→ EXERCISE
As you print the data below, keep every line exactly as it is and leave the images behind.

(Stored data)
=== Begin Enclosure ===

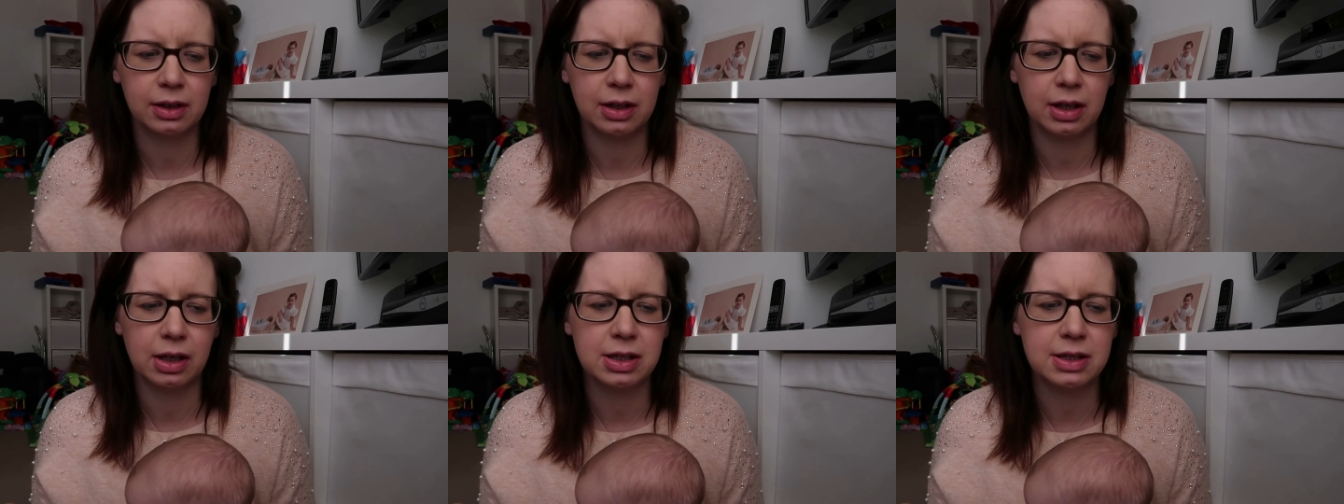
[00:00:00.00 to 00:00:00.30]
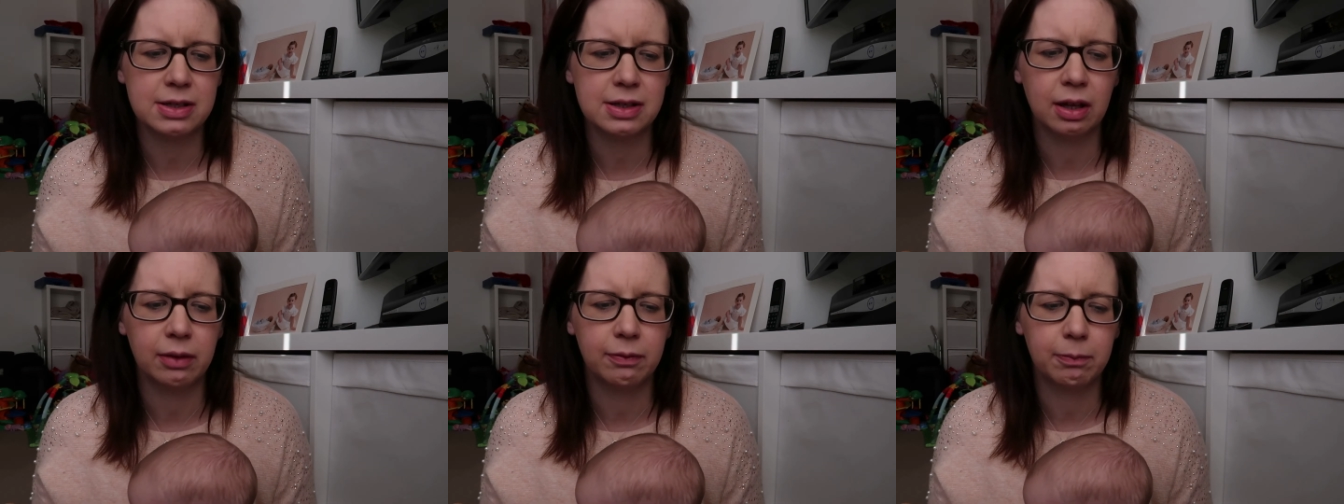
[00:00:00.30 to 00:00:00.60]
and
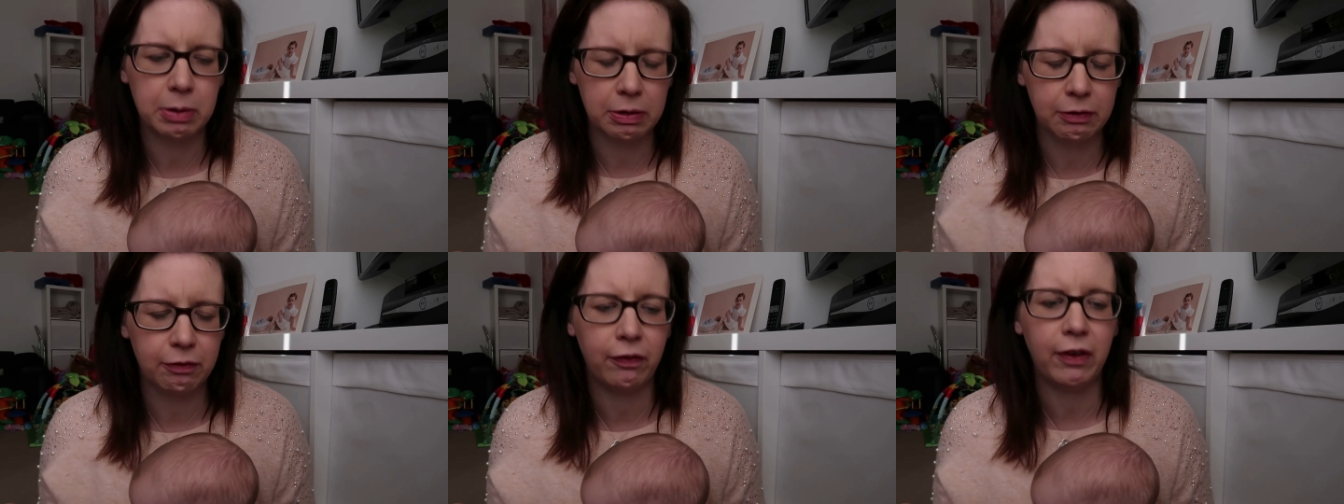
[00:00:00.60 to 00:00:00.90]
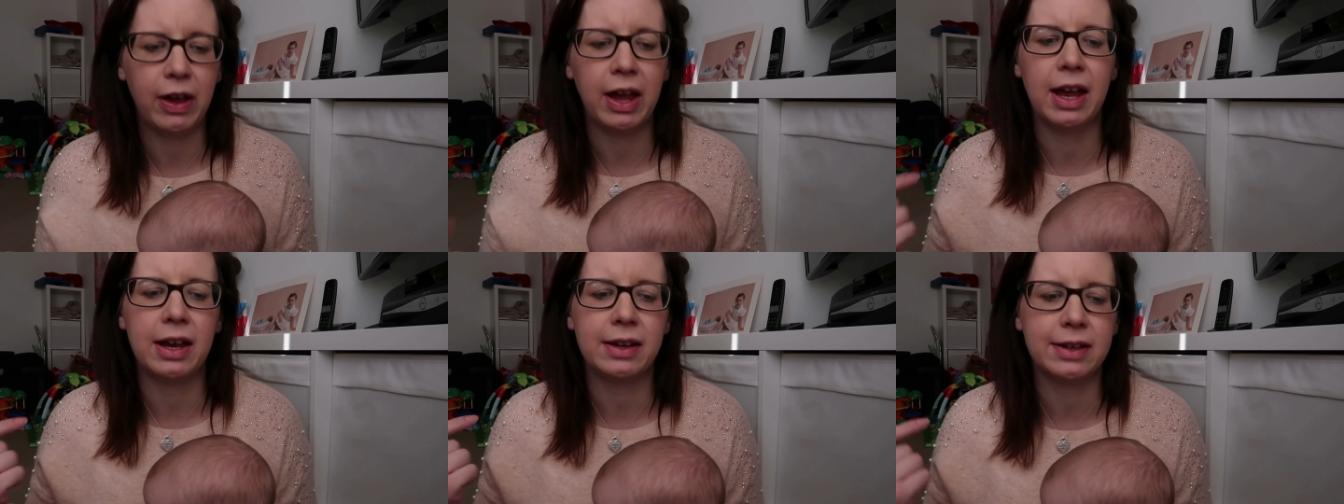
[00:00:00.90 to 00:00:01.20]
he's been
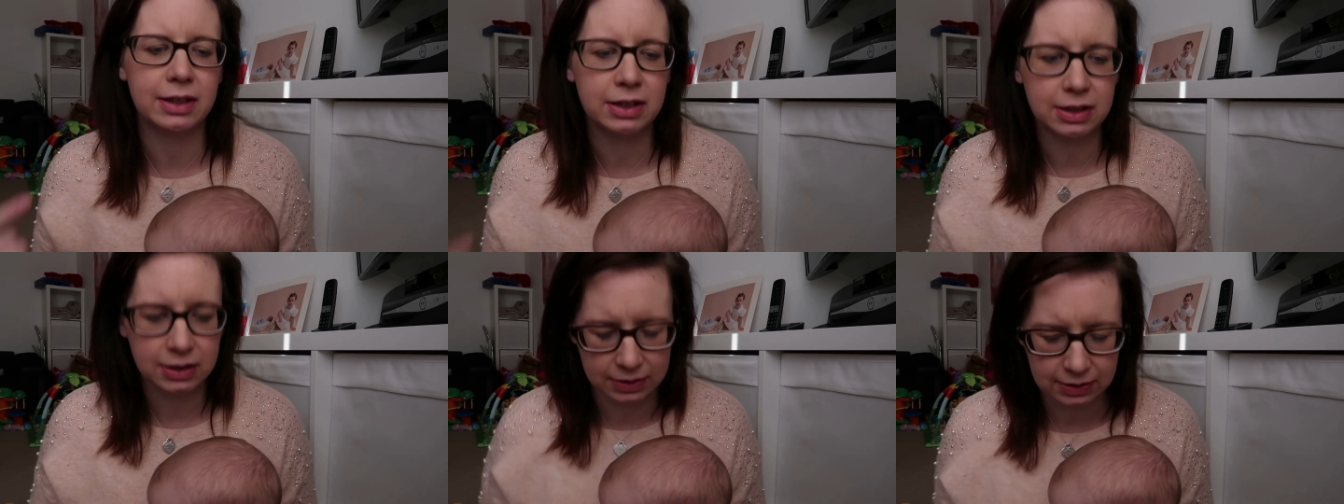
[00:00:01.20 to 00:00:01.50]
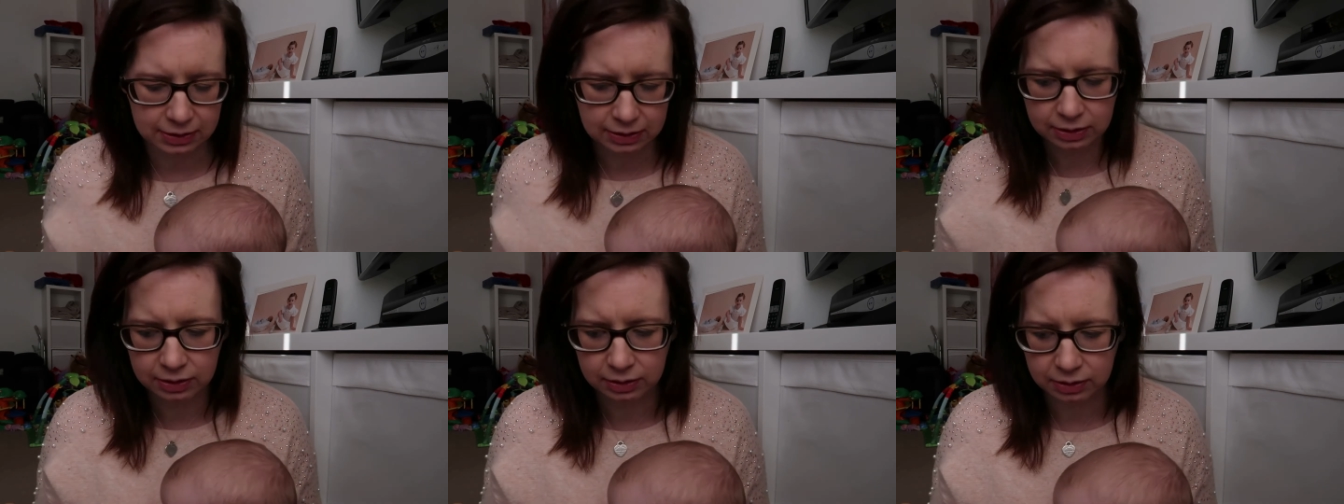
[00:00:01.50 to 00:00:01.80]
fed and
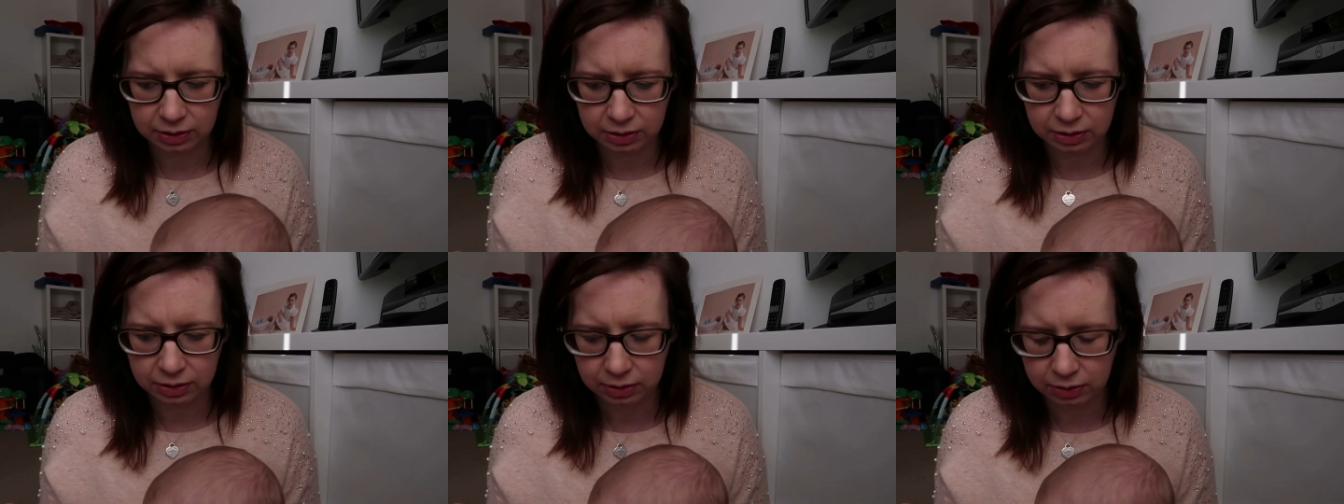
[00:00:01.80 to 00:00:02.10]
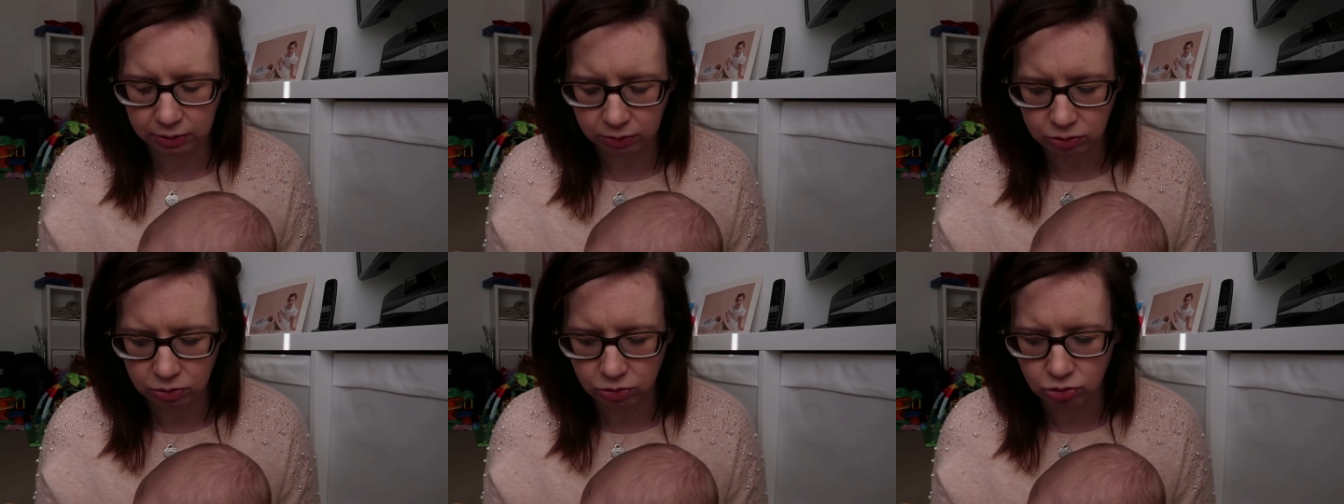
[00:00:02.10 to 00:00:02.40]
he's
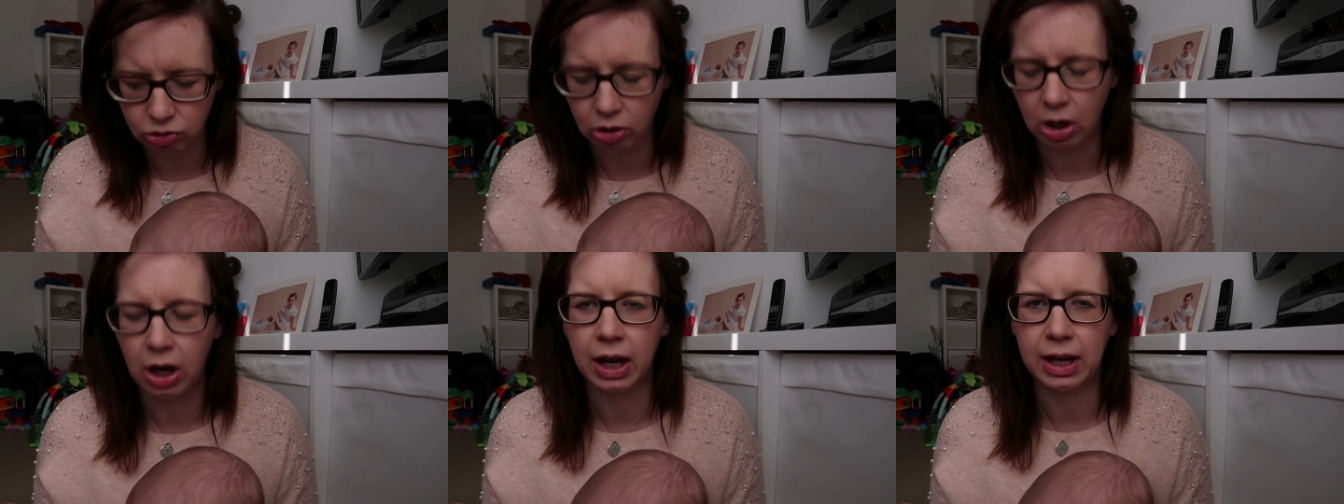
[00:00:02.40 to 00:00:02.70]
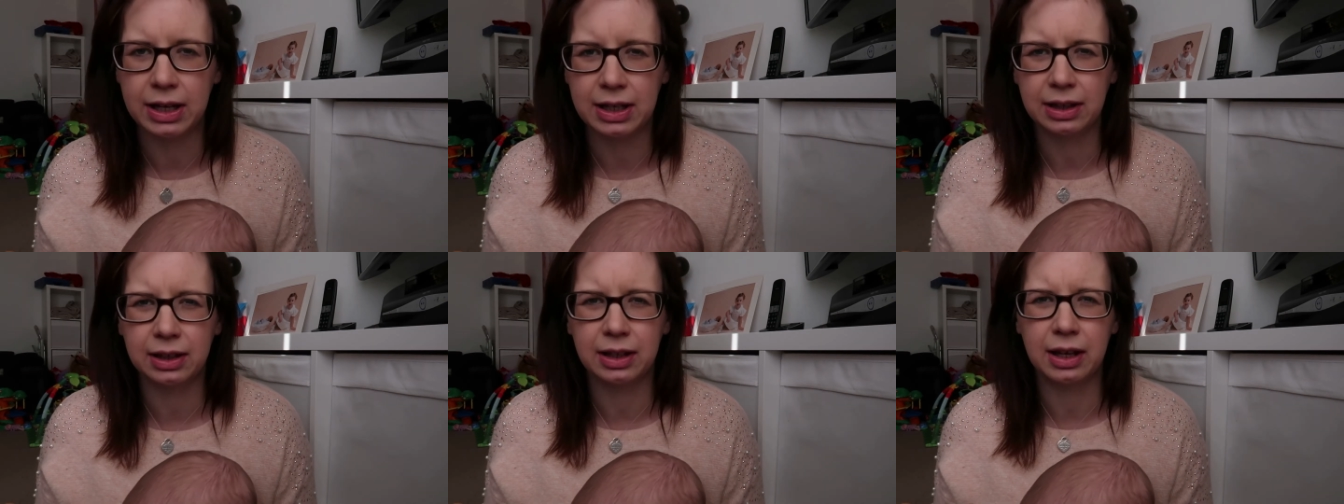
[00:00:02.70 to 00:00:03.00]

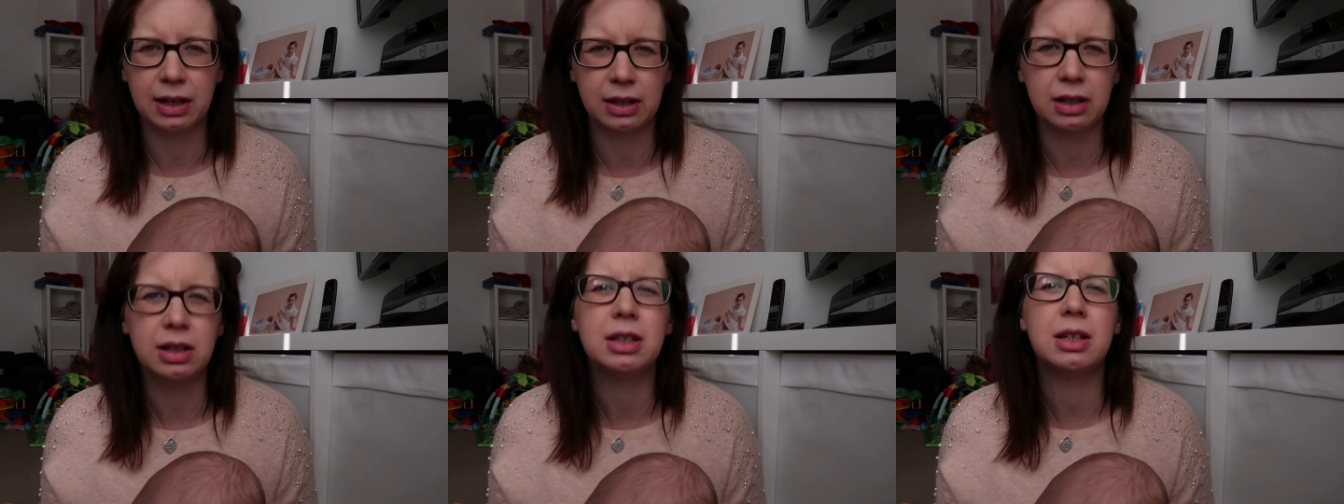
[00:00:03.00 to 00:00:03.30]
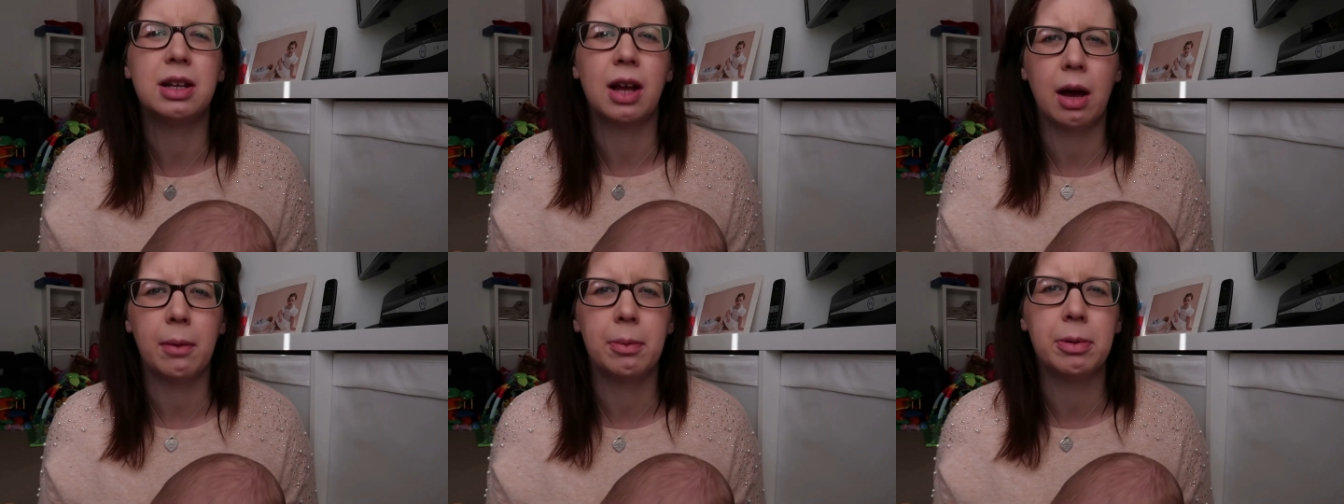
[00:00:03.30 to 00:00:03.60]
dry, like a
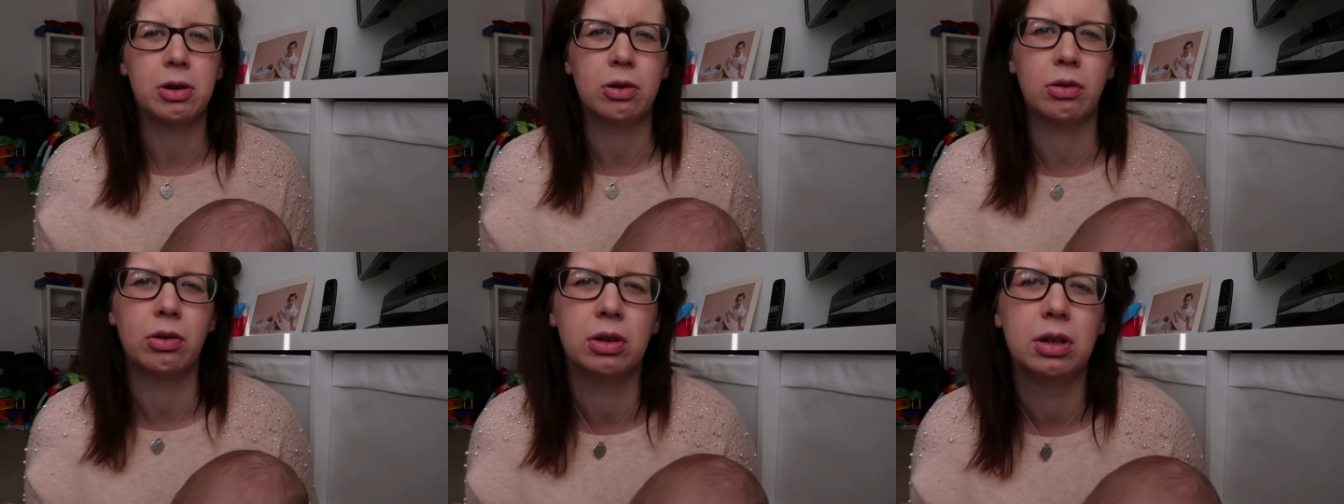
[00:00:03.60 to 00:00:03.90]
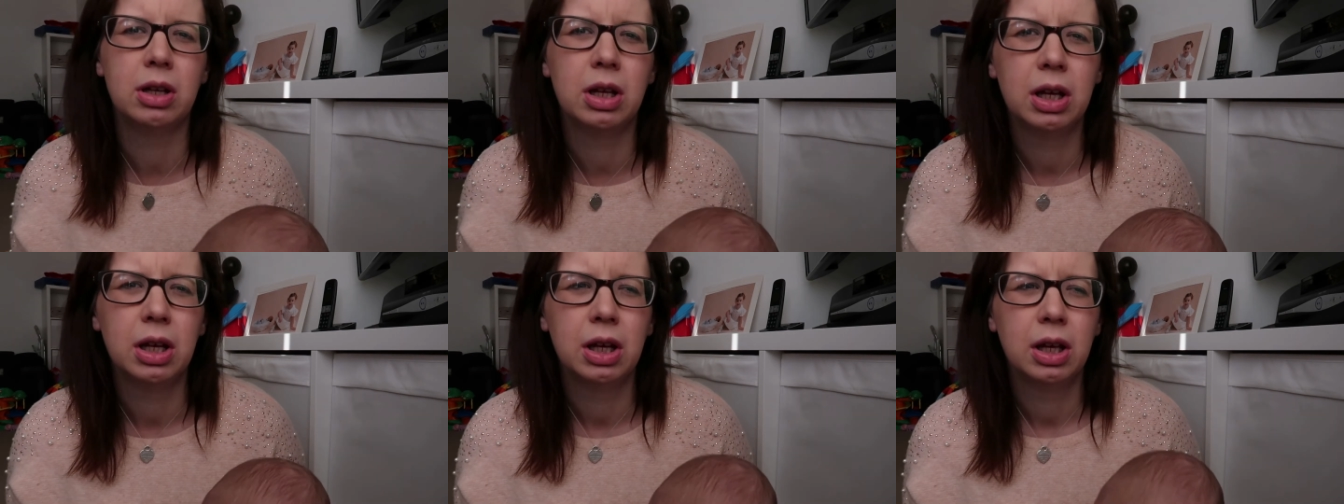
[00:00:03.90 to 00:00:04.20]
clean nappy on,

=== End Enclosure ===

→ REPLY TO THE EXERCISE
[00:00:00.00 to 00:00:00.30]
[00:00:00.30 to 00:00:00.60]
and
[00:00:00.60 to 00:00:00.90]
[00:00:00.90 to 00:00:01.20]
he's been
[00:00:01.20 to 00:00:01.50]
[00:00:01.50 to 00:00:01.80]
fed and
[00:00:01.80 to 00:00:02.10]
[00:00:02.10 to 00:00:02.40]
he's
[00:00:02.40 to 00:00:02.70]
[00:00:02.70 to 00:00:03.00]

[00:00:03.00 to 00:00:03.30]
[00:00:03.30 to 00:00:03.60]
dry, like a
[00:00:03.60 to 00:00:03.90]
[00:00:03.90 to 00:00:04.20]
clean nappy on,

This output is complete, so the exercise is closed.